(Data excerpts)
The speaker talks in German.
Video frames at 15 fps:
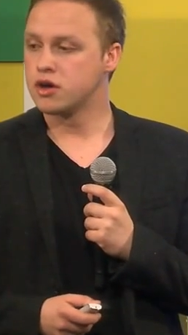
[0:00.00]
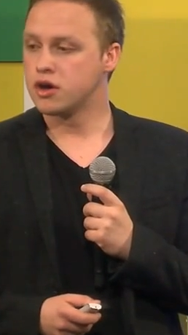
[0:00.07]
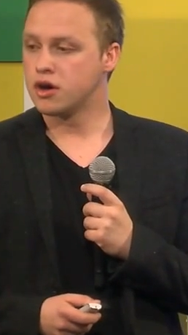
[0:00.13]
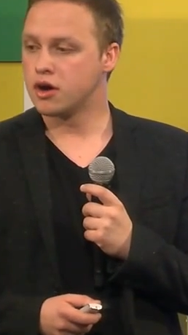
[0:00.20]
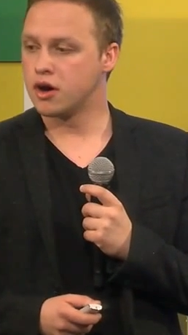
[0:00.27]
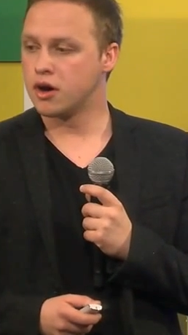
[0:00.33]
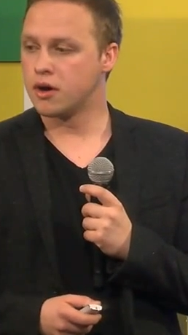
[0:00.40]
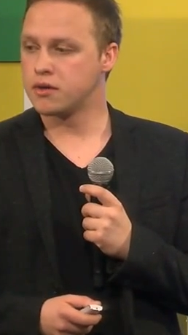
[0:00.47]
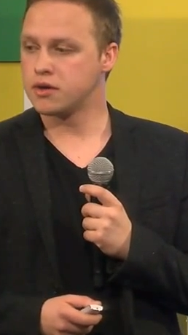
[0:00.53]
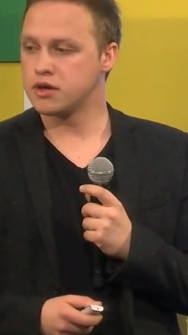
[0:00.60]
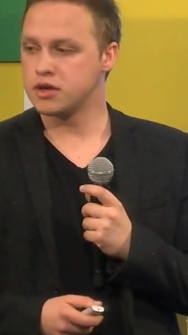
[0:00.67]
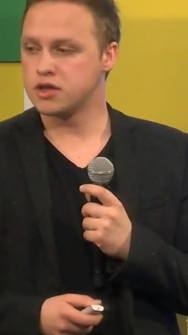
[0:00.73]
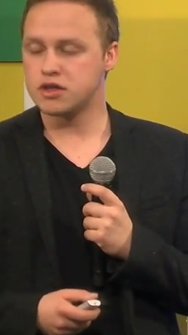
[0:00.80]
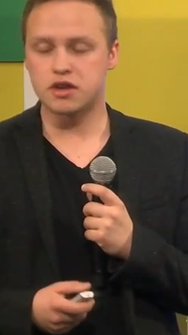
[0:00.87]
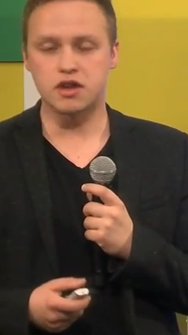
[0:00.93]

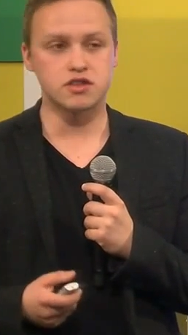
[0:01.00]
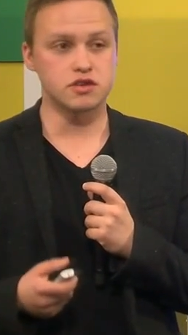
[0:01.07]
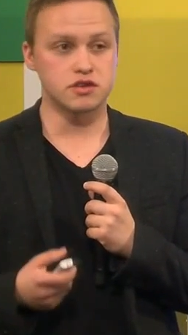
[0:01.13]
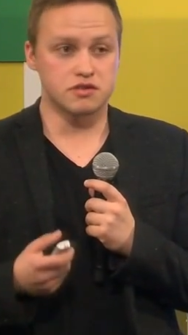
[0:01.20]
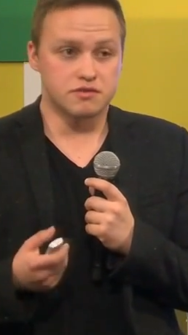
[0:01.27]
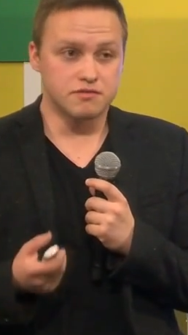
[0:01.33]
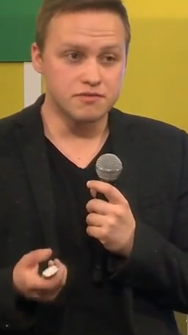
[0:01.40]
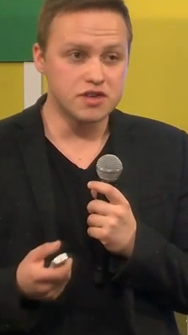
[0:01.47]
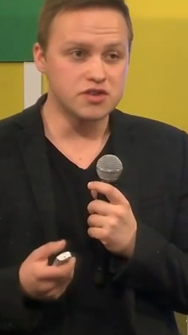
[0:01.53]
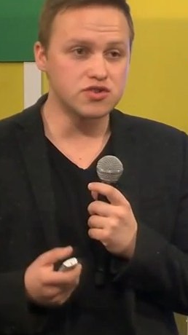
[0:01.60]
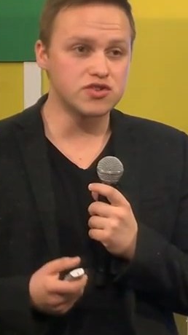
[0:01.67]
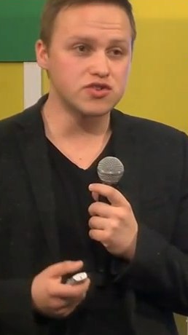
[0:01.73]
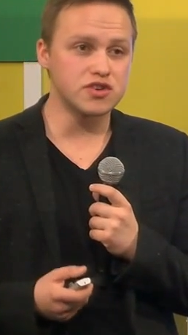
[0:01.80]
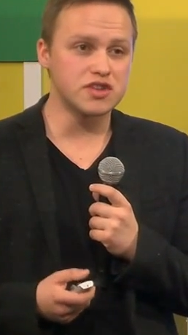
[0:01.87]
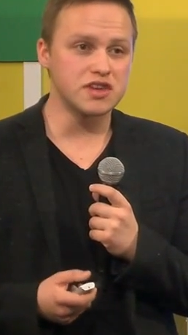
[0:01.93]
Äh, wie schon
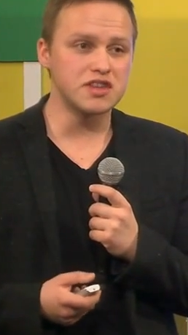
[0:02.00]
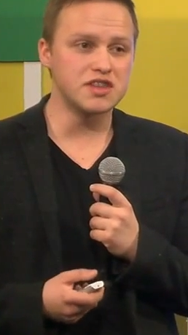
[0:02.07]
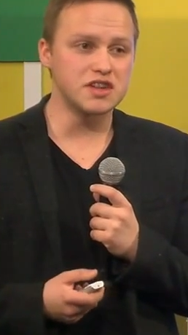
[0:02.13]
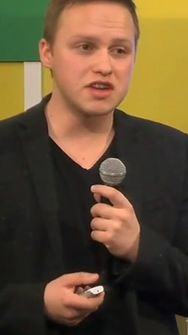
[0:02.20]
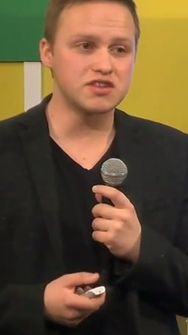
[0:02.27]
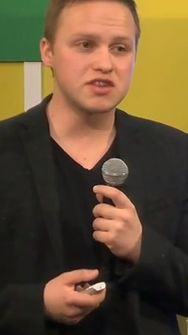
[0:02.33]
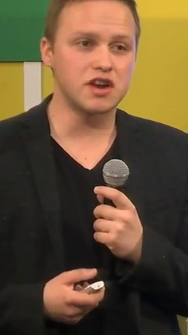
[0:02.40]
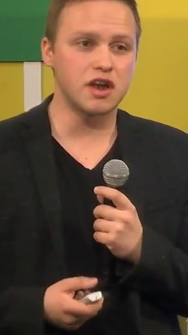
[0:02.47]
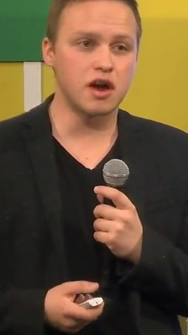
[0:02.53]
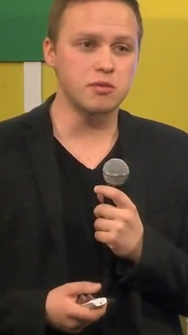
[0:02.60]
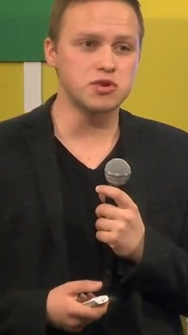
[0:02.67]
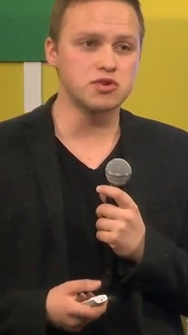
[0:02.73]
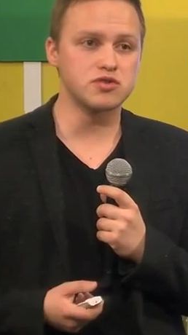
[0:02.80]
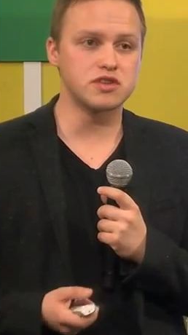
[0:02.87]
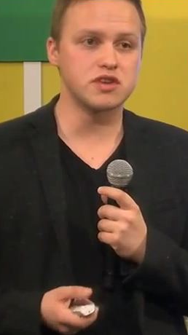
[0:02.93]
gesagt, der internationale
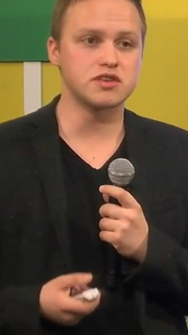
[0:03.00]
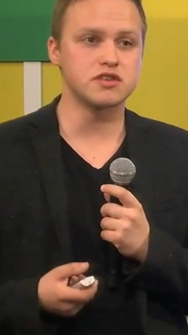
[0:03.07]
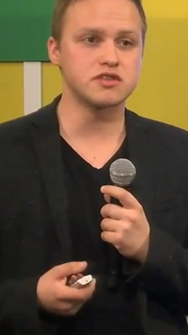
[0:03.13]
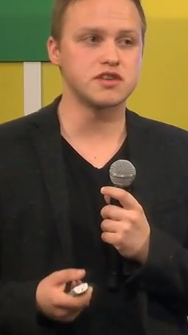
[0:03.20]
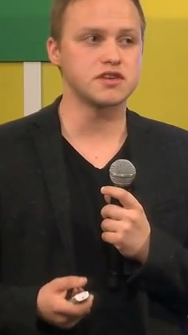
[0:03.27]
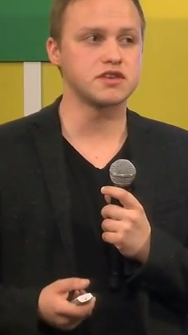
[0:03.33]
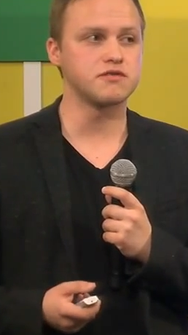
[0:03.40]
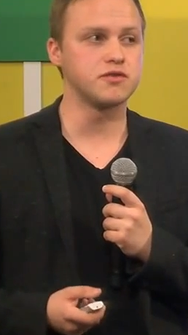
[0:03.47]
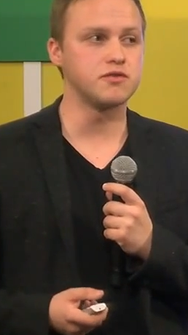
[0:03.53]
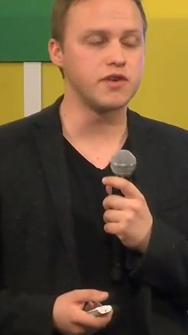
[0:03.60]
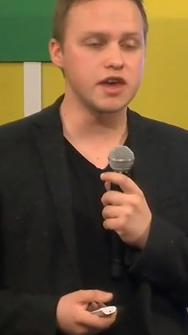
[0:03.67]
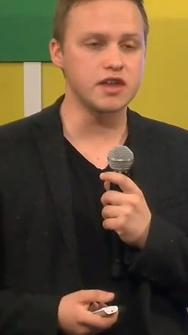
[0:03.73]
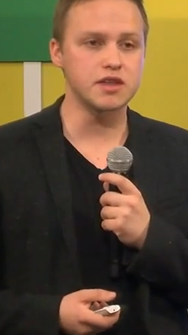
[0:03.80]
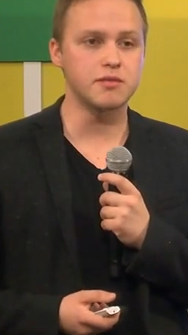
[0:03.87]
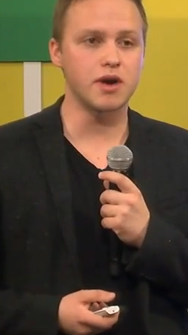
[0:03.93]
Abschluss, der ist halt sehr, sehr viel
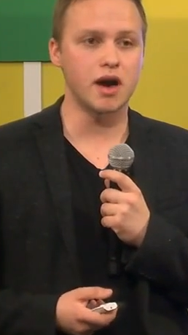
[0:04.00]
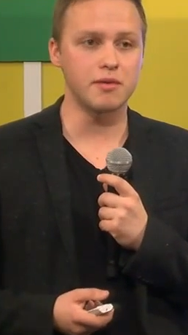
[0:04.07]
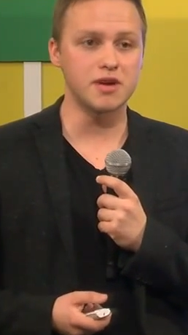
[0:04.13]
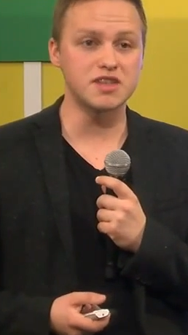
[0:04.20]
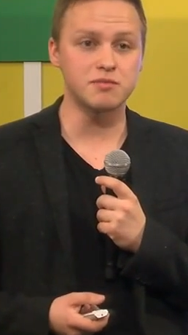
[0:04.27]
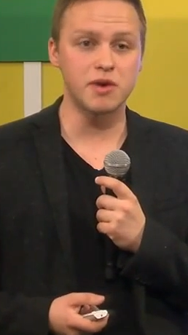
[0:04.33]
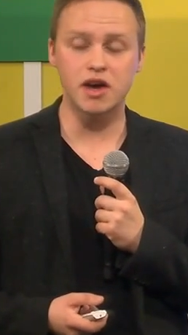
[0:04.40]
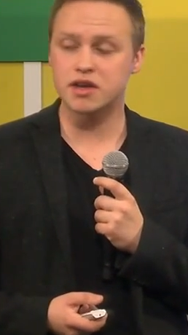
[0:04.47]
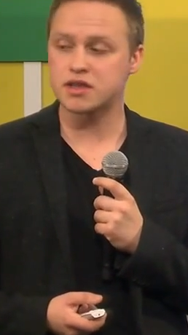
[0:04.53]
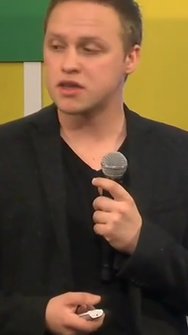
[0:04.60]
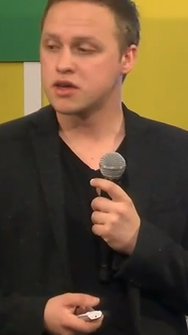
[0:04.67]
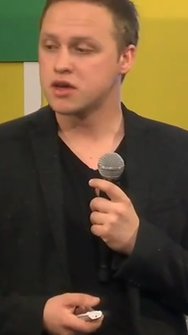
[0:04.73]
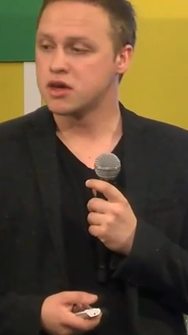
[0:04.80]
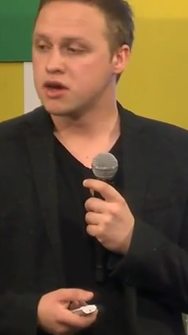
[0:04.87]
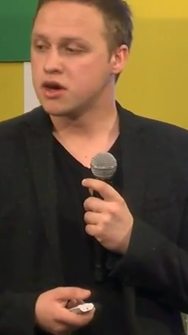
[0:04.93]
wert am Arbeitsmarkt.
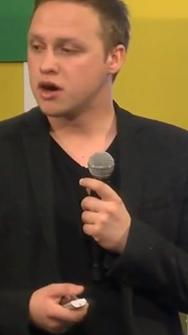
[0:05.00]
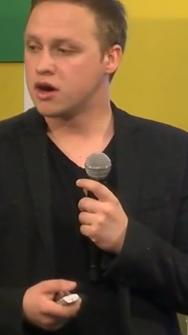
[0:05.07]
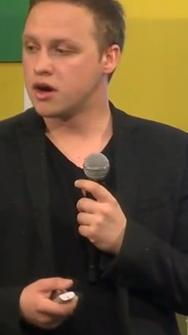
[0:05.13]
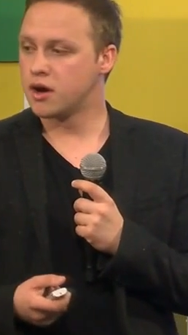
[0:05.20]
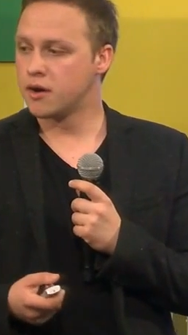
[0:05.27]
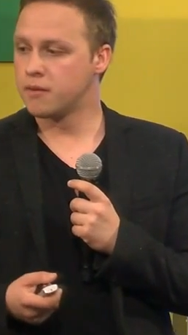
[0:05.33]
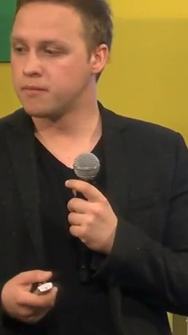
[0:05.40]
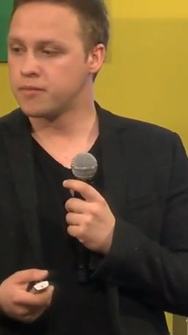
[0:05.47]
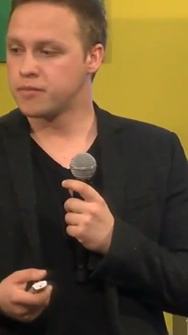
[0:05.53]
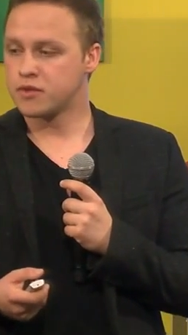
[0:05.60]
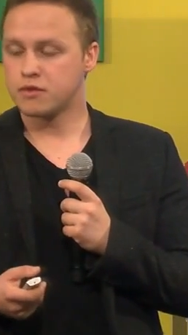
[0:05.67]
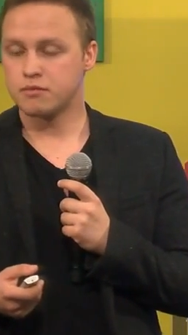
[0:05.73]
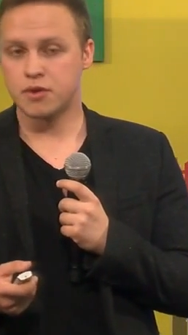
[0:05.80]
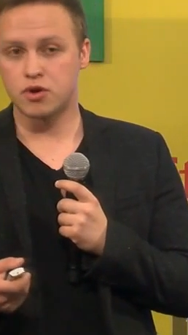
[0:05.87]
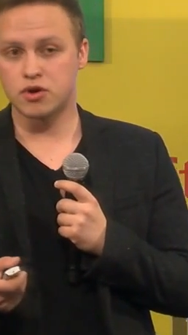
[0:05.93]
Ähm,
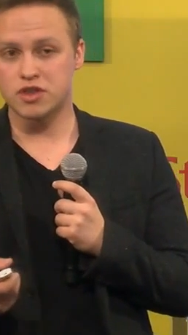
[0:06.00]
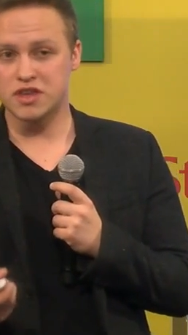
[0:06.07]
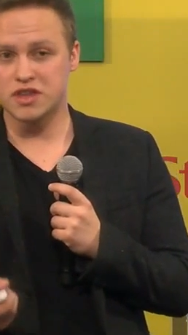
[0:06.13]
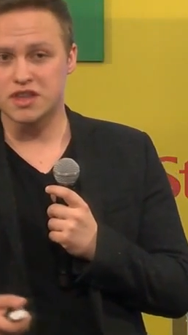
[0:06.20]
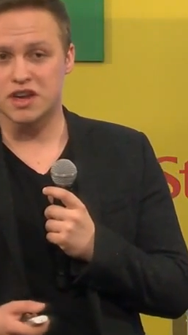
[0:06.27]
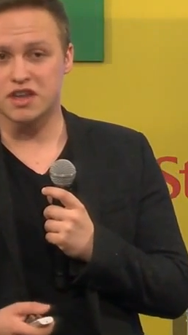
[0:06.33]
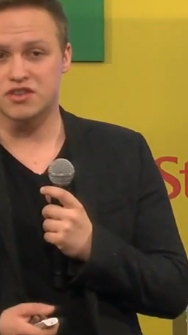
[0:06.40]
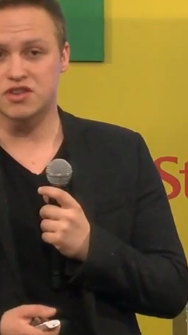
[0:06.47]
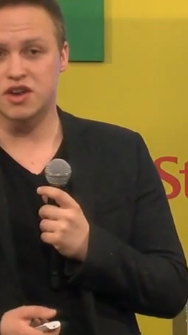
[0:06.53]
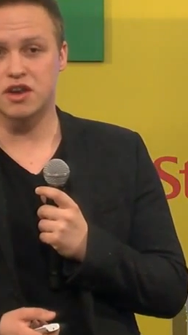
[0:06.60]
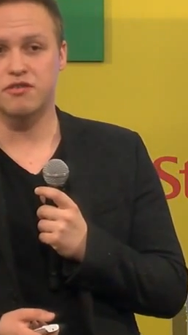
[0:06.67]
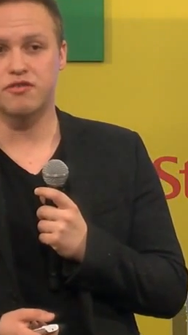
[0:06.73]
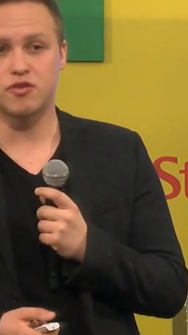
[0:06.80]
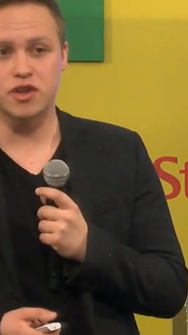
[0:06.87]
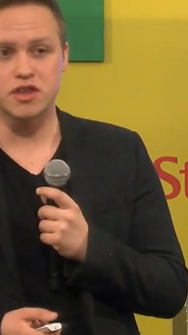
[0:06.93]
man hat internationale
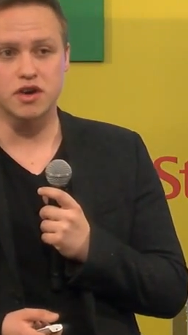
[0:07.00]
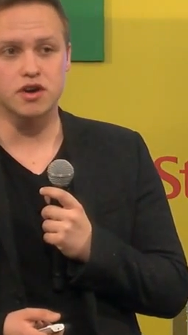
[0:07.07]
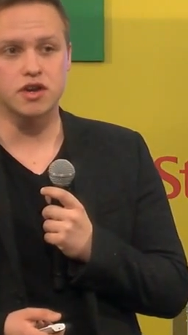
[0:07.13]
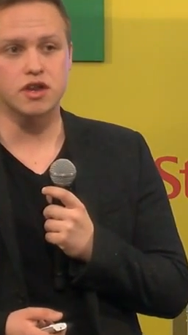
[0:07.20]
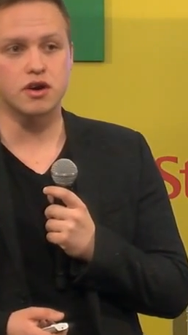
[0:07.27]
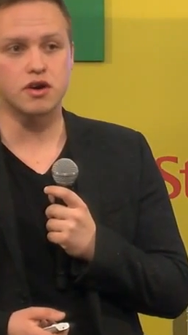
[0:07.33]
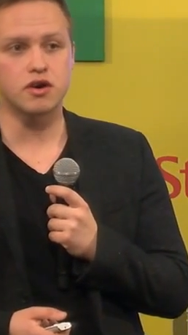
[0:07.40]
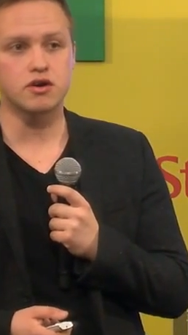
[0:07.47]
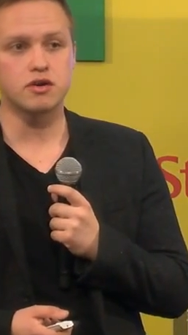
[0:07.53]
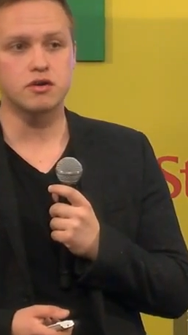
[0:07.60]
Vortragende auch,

ABOUT THIS TASK - Transcribe the records verbatim and omit the images.

RESPONSE BELOW -
The speaker talks in German.
Video frames at 15 fps:
[0:00.00]
[0:00.07]
[0:00.13]
[0:00.20]
[0:00.27]
[0:00.33]
[0:00.40]
[0:00.47]
[0:00.53]
[0:00.60]
[0:00.67]
[0:00.73]
[0:00.80]
[0:00.87]
[0:00.93]

[0:01.00]
[0:01.07]
[0:01.13]
[0:01.20]
[0:01.27]
[0:01.33]
[0:01.40]
[0:01.47]
[0:01.53]
[0:01.60]
[0:01.67]
[0:01.73]
[0:01.80]
[0:01.87]
[0:01.93]
Äh, wie schon
[0:02.00]
[0:02.07]
[0:02.13]
[0:02.20]
[0:02.27]
[0:02.33]
[0:02.40]
[0:02.47]
[0:02.53]
[0:02.60]
[0:02.67]
[0:02.73]
[0:02.80]
[0:02.87]
[0:02.93]
gesagt, der internationale
[0:03.00]
[0:03.07]
[0:03.13]
[0:03.20]
[0:03.27]
[0:03.33]
[0:03.40]
[0:03.47]
[0:03.53]
[0:03.60]
[0:03.67]
[0:03.73]
[0:03.80]
[0:03.87]
[0:03.93]
Abschluss, der ist halt sehr, sehr viel
[0:04.00]
[0:04.07]
[0:04.13]
[0:04.20]
[0:04.27]
[0:04.33]
[0:04.40]
[0:04.47]
[0:04.53]
[0:04.60]
[0:04.67]
[0:04.73]
[0:04.80]
[0:04.87]
[0:04.93]
wert am Arbeitsmarkt.
[0:05.00]
[0:05.07]
[0:05.13]
[0:05.20]
[0:05.27]
[0:05.33]
[0:05.40]
[0:05.47]
[0:05.53]
[0:05.60]
[0:05.67]
[0:05.73]
[0:05.80]
[0:05.87]
[0:05.93]
Ähm,
[0:06.00]
[0:06.07]
[0:06.13]
[0:06.20]
[0:06.27]
[0:06.33]
[0:06.40]
[0:06.47]
[0:06.53]
[0:06.60]
[0:06.67]
[0:06.73]
[0:06.80]
[0:06.87]
[0:06.93]
man hat internationale
[0:07.00]
[0:07.07]
[0:07.13]
[0:07.20]
[0:07.27]
[0:07.33]
[0:07.40]
[0:07.47]
[0:07.53]
[0:07.60]
Vortragende auch,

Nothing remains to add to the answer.